Her combined passion for people and robots leads to a graduate research fellowship

Kavya Puthuveetil

When Kavya Puthuveetil watched hospital caregivers treat her mother’s cancer, she knew she wanted to be part of improving health care delivery for others. She believed the combination of both her passions - robotics and biomedical engineering - could lead to solutions that supplement thinly stretched health care workers while also reducing medical errors.

Puthuveetil, now a senior biomedical engineering student, has received a five-year fellowship through the National Science Foundation (NSF) Graduate Research Fellowship Program (GRFP), which she will use to pursue a Ph.D. in robotics at the Robotics Institute of Carnegie Mellon University. This prestigious fellowship provides tuition and a stipend for up to three years and is awarded to outstanding graduate students who are pursuing research-based master’s and doctoral degrees at accredited U.S. institutions. Puthuveetil is now the 11th student from the VCU College of Engineering to earn this honor.

As early as fifth grade, Puthuveetil began envisioning how robots could make positive contributions to society. Her dream continued to develop when she joined her high school’s FIRST Robotics Competition team, The Mech Tech Dragons, and while working in the lab of Christina Tang, Ph.D as a junior in high school. As a high school senior, she continued her work with Dr. Tang through the Dean’s Early Research Initiative and, in her first year at VCU, she gained further research experience in the lab of Dean Kruisienski, Ph.D. She credits this continuity of experience for helping elevate her GRFP application to success. Her passion of using robotics to improve health care was solidified after a summer undergraduate research experience at Georgia Tech, where she worked with Charlie Kemp, Ph.D and Zackory Erickson, Ph.D.

“With the shortage of skilled health care workers and the high incidence of [medical] errors, I think there’s really [an] opportunity for robotics to help alleviate some of those problems,” she said.

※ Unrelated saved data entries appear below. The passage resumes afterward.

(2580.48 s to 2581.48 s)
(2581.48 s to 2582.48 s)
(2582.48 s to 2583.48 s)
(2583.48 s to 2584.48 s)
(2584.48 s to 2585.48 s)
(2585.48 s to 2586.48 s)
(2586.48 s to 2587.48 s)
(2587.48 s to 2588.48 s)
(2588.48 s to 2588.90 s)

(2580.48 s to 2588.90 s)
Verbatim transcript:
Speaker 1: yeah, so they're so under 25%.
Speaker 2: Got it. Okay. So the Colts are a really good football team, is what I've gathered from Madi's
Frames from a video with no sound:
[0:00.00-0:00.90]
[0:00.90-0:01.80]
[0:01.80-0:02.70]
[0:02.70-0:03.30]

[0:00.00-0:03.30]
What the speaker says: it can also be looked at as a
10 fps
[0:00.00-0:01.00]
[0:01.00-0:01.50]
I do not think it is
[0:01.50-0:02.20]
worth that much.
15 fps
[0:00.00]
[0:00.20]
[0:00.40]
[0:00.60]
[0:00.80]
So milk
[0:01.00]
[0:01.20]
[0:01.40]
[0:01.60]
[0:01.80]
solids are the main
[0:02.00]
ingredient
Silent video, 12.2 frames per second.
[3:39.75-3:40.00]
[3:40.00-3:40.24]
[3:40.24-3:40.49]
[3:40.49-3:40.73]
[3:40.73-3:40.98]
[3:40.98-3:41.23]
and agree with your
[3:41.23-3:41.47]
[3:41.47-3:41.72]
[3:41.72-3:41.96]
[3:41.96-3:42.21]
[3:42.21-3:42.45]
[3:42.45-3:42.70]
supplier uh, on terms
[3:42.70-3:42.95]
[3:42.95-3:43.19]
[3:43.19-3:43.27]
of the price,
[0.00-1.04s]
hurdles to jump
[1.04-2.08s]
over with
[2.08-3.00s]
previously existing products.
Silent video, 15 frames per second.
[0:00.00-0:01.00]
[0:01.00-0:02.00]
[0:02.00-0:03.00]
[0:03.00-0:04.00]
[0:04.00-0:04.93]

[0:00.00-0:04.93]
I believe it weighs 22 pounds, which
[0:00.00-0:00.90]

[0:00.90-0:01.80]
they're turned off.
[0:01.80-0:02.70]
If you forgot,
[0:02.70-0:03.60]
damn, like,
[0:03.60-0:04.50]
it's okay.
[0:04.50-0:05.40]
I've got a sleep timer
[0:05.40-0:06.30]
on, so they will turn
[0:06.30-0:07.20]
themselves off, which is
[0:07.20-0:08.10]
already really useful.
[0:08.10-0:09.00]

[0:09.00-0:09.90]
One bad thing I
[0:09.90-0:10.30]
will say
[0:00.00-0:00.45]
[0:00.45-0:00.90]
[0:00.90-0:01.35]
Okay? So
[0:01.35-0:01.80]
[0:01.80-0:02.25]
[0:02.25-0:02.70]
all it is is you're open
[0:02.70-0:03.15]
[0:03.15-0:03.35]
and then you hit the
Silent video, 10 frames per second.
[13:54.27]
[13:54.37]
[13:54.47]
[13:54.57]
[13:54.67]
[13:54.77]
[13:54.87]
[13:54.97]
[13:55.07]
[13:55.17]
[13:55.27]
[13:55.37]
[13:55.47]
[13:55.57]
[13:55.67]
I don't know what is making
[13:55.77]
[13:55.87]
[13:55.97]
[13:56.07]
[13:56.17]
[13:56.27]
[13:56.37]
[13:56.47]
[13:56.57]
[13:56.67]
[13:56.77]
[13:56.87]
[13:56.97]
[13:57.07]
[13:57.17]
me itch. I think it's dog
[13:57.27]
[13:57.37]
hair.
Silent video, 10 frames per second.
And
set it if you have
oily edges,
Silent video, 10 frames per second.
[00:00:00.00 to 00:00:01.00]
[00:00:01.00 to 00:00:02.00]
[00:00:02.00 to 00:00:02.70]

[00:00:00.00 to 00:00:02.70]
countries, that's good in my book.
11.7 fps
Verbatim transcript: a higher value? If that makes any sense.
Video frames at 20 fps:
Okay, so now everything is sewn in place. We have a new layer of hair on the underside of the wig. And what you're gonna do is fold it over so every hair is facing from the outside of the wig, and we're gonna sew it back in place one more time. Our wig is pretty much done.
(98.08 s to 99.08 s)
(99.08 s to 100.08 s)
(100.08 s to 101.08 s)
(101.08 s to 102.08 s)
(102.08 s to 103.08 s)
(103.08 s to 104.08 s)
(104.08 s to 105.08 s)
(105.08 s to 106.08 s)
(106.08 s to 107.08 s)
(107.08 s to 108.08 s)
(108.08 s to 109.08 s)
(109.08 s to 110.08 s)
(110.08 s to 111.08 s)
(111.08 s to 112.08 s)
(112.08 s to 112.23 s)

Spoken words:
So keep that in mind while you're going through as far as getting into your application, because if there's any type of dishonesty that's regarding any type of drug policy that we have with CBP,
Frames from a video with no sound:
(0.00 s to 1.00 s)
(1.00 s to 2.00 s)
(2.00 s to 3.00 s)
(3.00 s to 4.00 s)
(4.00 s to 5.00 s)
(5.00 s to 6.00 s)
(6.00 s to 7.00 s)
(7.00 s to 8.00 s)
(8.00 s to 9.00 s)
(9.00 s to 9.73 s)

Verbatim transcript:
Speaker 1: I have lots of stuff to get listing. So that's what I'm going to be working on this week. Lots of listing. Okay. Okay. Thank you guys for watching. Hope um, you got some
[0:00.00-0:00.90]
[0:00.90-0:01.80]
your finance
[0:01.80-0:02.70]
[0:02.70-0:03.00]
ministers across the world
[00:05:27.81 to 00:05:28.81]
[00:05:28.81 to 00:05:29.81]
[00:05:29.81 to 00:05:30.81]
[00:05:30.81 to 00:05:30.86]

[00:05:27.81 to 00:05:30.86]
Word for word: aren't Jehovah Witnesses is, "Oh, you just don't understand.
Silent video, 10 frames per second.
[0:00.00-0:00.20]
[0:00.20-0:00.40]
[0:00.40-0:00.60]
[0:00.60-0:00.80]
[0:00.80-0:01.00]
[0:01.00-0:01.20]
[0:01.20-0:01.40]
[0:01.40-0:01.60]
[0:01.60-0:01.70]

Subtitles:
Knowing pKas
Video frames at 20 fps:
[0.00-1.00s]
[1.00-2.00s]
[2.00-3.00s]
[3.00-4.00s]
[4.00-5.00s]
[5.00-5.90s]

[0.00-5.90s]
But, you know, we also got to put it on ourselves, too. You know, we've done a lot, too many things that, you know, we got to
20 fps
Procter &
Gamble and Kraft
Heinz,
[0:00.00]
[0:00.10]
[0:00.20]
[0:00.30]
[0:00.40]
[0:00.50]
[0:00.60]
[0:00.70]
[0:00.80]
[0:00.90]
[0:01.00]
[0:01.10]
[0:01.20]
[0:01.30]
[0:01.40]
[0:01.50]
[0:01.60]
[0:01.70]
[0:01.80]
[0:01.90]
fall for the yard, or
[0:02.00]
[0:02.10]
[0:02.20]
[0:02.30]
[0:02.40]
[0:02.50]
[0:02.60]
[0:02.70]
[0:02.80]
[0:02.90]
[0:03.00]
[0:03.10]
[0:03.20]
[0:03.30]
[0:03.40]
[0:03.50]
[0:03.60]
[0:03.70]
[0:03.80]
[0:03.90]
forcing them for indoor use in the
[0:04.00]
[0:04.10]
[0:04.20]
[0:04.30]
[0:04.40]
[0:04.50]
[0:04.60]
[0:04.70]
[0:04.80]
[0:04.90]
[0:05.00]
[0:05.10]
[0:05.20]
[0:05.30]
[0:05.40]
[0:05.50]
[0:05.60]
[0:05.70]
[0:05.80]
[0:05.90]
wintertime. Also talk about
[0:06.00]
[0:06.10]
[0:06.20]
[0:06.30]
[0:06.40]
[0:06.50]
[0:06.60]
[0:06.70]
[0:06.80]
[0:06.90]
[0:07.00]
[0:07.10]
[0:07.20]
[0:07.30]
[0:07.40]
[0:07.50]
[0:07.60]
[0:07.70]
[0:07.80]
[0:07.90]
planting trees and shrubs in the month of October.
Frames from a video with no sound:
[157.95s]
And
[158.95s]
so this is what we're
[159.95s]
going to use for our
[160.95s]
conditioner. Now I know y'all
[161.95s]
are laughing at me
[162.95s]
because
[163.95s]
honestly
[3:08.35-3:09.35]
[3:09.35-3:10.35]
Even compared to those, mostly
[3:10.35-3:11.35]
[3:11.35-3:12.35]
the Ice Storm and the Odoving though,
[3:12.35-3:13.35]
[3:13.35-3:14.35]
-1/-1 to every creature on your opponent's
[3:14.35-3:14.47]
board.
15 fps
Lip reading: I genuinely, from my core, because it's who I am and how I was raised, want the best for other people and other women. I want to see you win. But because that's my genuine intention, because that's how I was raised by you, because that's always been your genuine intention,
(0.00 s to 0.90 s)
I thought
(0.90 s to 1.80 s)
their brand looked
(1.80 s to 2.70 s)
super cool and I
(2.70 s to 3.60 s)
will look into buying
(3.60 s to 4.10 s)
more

Puthuveetil wants to focus specifically on how robots can augment staff stretched too thinly as opposed to replacing staff.

When nurses administering her mother’s chemotherapy heard of her career aspirations, many were immediately apprehensive of the idea that robots could replace them and take their jobs as caregivers. “This is a very good signal to us developing these systems that we should be very careful how we go about it,” she said.

She described a “bleak” scenario of a patient receiving chemotherapy with a robot at their side taking vitals, a picture completely devoid of the human connection she believes is so important to maintain.

“I believe I have an opportunity to set the tone of how we think about how robots get deployed in healthcare. Maybe we could mitigate some of these adverse impacts.”

Puthuveetil thanked her research advisors for preparing her for this next step, especially Tang and Krusienski. “Something I’ve always been grateful for is that I’ve had this level of trust put in me from my advisors that would generally only be reserved for graduate students,” she said. “When people took chances on me, that really changed my life.”